How Aran looked in the 1930s

When Thomas H Mason stepped onto the pier at Kilronan, Inishmór, in the summer of 1932, he described his feelings of surprise and sense of confusion. Writing in his masterly The Islands of Ireland * he realised that he was plunged into an Ireland he did not recognise. As an Irishman coming from the east coast, and geographically still in Ireland - he believed that he could have been 1,000 miles from Dublin.

At that time he had never seen a currach, nor men and women dressed in home-made clothes, woven and knitted from the wool of their own sheep. Their features, he observed, were somewhat different from people on the mainland. They all spoke in Irish. ‘I felt a sense of wonder and interest which is common to travellers in strange places.’ As time passed by, of course, and Thomas found comfortable lodgings with Mrs McDonagh in Kilmurvey, he began to explore the Aran islands at his leisure. He became charmed by its spectacular landscape, the people and their stories.

His first visit coincided with the making of the powerful, fictional, documentary Man of Aran** by Robert J Flaherty, who pioneered films showing primitive life struggling against spectacular landscapes and the sea. Although Flaherty’s film, in stylish black and white, and largely silent, amazed the cinematic world, he was criticised for using actors instead of real islanders, and fake scenes such as shark fishing which was unknown to Aran. Yet Flaherty was an artist and he used fiction to convey the reality of island life, and the courage of its inhabitants who survived on food from the ocean, and from a land largely covered by rock.

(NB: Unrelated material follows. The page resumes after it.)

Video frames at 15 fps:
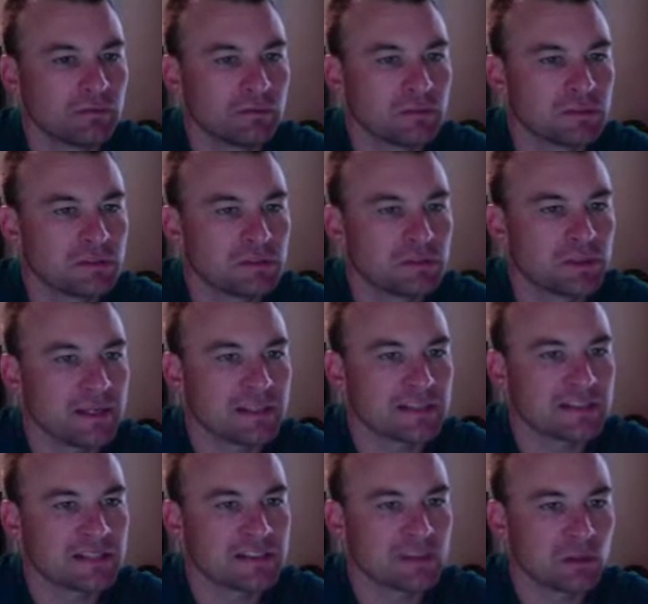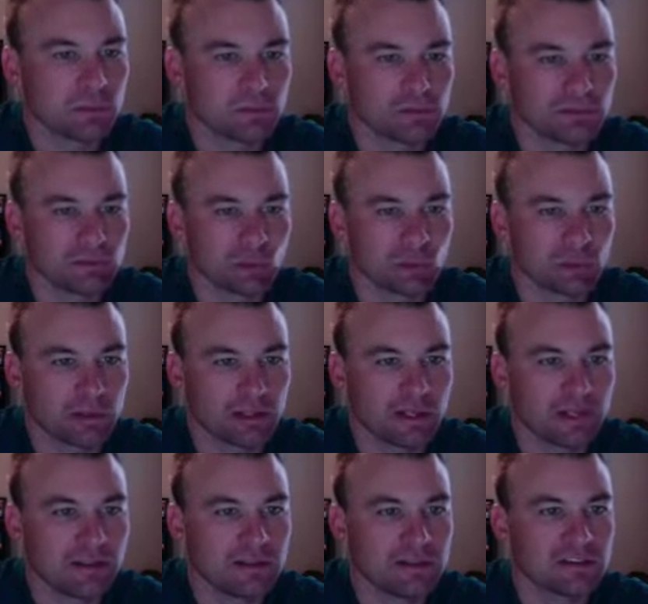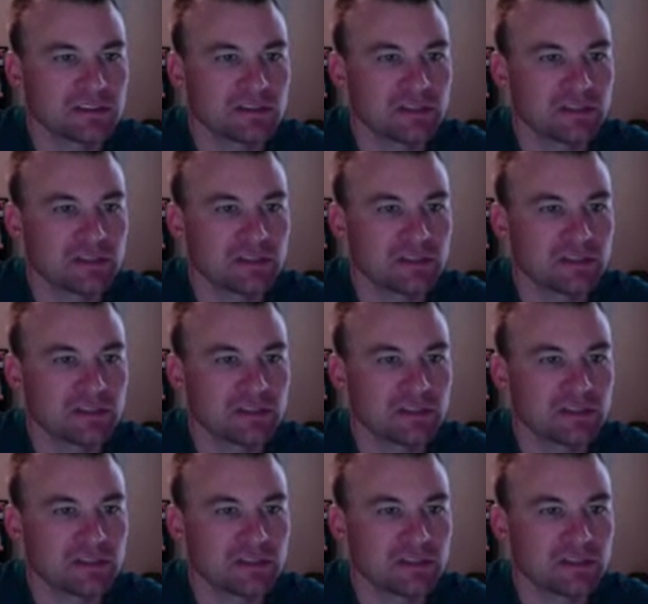Good space, nice open floor plan. Here's the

In between the mainly fictional world of Flaherty, and his own observations of the minutiae of island life, Mason spent his time happily recording what he saw and heard, if sometimes through a romantic film of his own. As a man, at the end of his stay, Mason learned that the real wants of humanity were few, compared to the feverish pursuit of wealth, of fame or amusement which absorbed the energies and minds of ‘so many misguided people’.

Suspicious about film

Mason became friendly with Robert Flaherty and his crew, especially Pat Mullen, an islander, who was Flaherty’s chief of staff for local affairs, and an actor in the film. Pat had spent some time in America, and was familiar with movies to a certain extent. Few of the islanders had ever been to the cinema, and those who had were very suspicious about it.

One man told Mason that he would not believe anything he saw on the screen because he once saw a man fall out of a fifth-story window, and bounce back again, and remarked ‘that wasn’t possible.’ Another, speaking of Flaherty, wondered where he got all the money he was spending on the movie. ‘Ye’d think he was digging it out of the sand.’

Matchmaking

One day everyone involved with the film, including Mason, was invited to a wedding. It was both a wild and a practical occasion. he procession from the church, was preceded by several ponies and traps (two men per car ), which raced along the narrow road to the groom’s house at ‘a furious pace and everybody loudly cheering and wildly waving handkerchiefs or scarves’. Strong tea, ‘another more potent liquid’, cake and current bread was served, while music and dancing continued into the small hours.

The bride, who was a small woman, had been to America, and having saved some money had come home for a holiday only to be introduced by a matchmaker to her future husband, ‘a magnificent specimen of a man,’ who possessed a cottage and some land. She had money to equal his, so it was considered an eminently suitable match. She was dressed in a blue costume, thin stockings and light shoes. She wore a necklace, and her appearance was in strong contrast to the other women.

Matchmaking was commonplace, and hard bargains were driven before consent was given. Mason was intrigued to hear one story where a young woman had inherited a cottage and some good land from a relative. The girl was well endowed, and the matchmaker was trying hard to get one particular ‘boy’s’ parents (all men were called ‘boys’ until they are married ) to come up with what was considered to be an appropriate amount of money. The haggling went on for some time.

A well-to-do neighbour, listening to the on-going dispute, quietly sent word to his son in America to come home immediately and avail of the opportunity. The son was home in less that three weeks, his father paid the requisite amount, and the young people were married shortly afterwards.

Mason observes that one would imagine that marriages arranged in this fashion would not turn out well, ‘but the fact is that one seldom hears of unhappy unions.’

Next week: More scenes of life on Aran in the 1930s

NOTES: Thomas Mason (1877-1958 ) was the fifth generation of his family to head the successful Mason Technology business (dealing with microscopes, laboratory and analytical equipment ), founded in 1780, now easily the oldest family-owned business in the State. Thomas enjoyed other interests such as cycling through Ireland, and with his wife Margaret Evelyn, recording and photographing its wildlife, antiquities, and its people. The family business is now in its seventh generation.

The Islands of Ireland by Thomas H Mason, published by Batsford Ltd, London 1936. If you come across a copy buy it. It will give you great pleasure. If you come across a copy still with its paper cover, depicting a painting by Brian Cook of men launching a boat at Clare Island, buy it and treasure it.